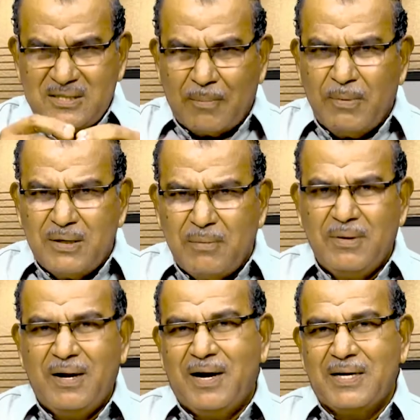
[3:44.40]
சம்பந்தம்
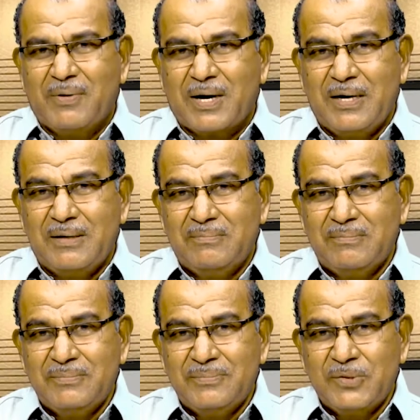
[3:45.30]
இல்லாதவர்கள்
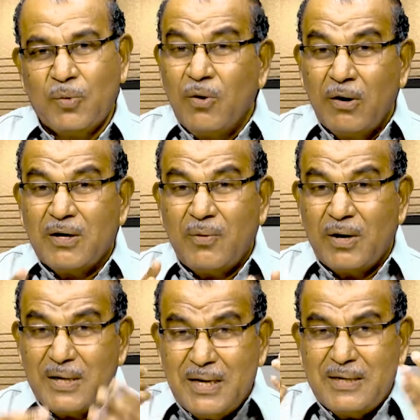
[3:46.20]
உங்களுக்கு
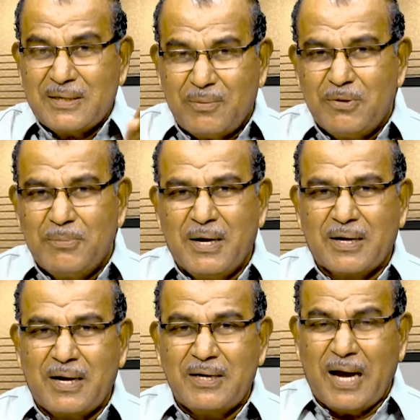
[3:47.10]
அவங்களுக்கு எந்த சம்மந்தமே
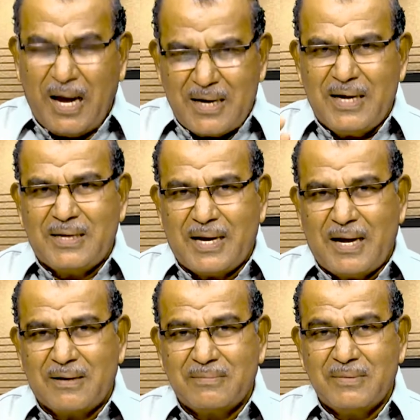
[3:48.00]
இருக்காது யாருன்னே
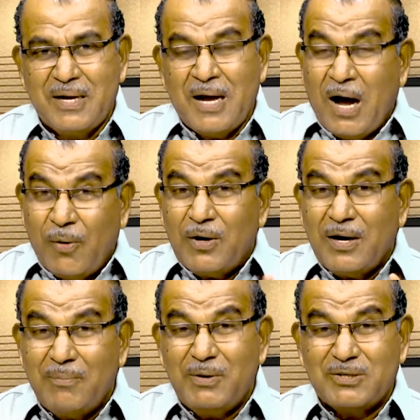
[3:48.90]
தெரியாது
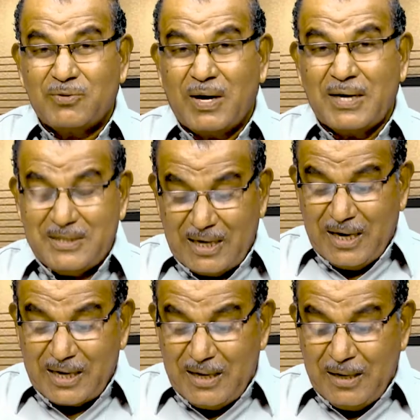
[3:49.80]
அவங்கெல்லாம் பேசுவாங்க
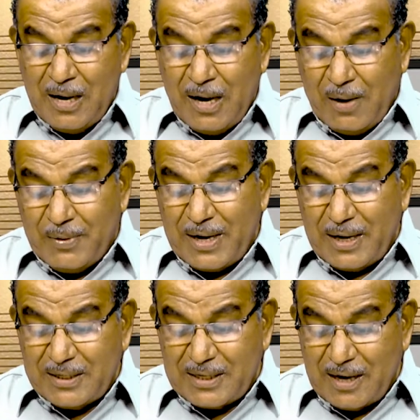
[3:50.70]
ஜனங்கள் அவனை
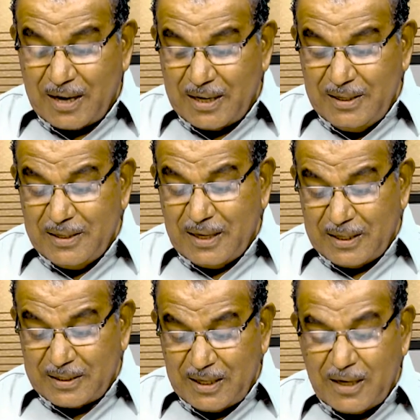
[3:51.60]
அதட்டினார்கள்
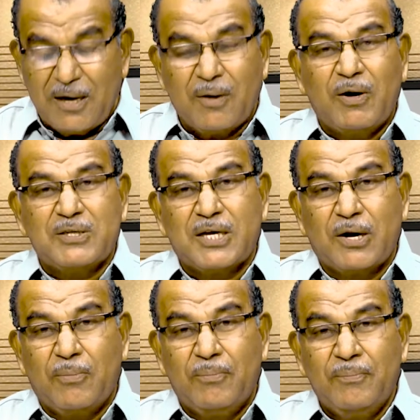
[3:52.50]
அதைத்தான் நம்ம
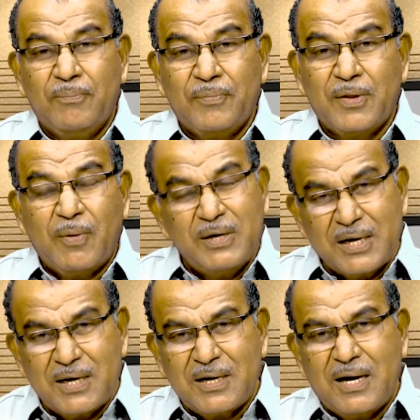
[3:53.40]
வாசிக்கிறோம் இந்த வார்த்தை
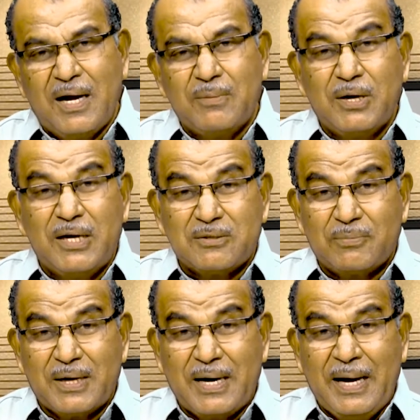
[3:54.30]
கேட்குற அன்பு நேச
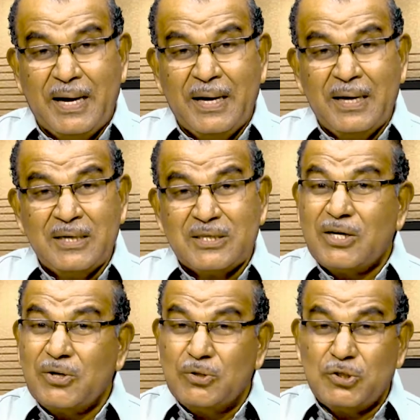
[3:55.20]
பிள்ளைகளே
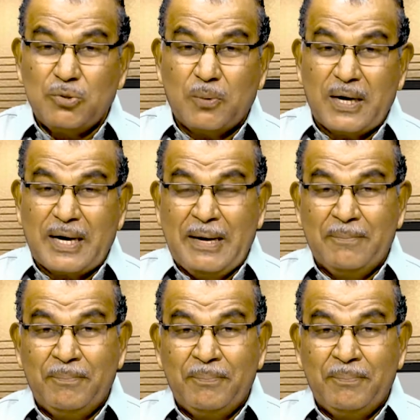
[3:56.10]
சற்று யோசித்து பாருங்கள்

YOUR GOAL ▸
Give the entries again exactly, but skip every image.

TASK ANSWER ▸
[3:44.40]
சம்பந்தம்
[3:45.30]
இல்லாதவர்கள்
[3:46.20]
உங்களுக்கு
[3:47.10]
அவங்களுக்கு எந்த சம்மந்தமே
[3:48.00]
இருக்காது யாருன்னே
[3:48.90]
தெரியாது
[3:49.80]
அவங்கெல்லாம் பேசுவாங்க
[3:50.70]
ஜனங்கள் அவனை
[3:51.60]
அதட்டினார்கள்
[3:52.50]
அதைத்தான் நம்ம
[3:53.40]
வாசிக்கிறோம் இந்த வார்த்தை
[3:54.30]
கேட்குற அன்பு நேச
[3:55.20]
பிள்ளைகளே
[3:56.10]
சற்று யோசித்து பாருங்கள்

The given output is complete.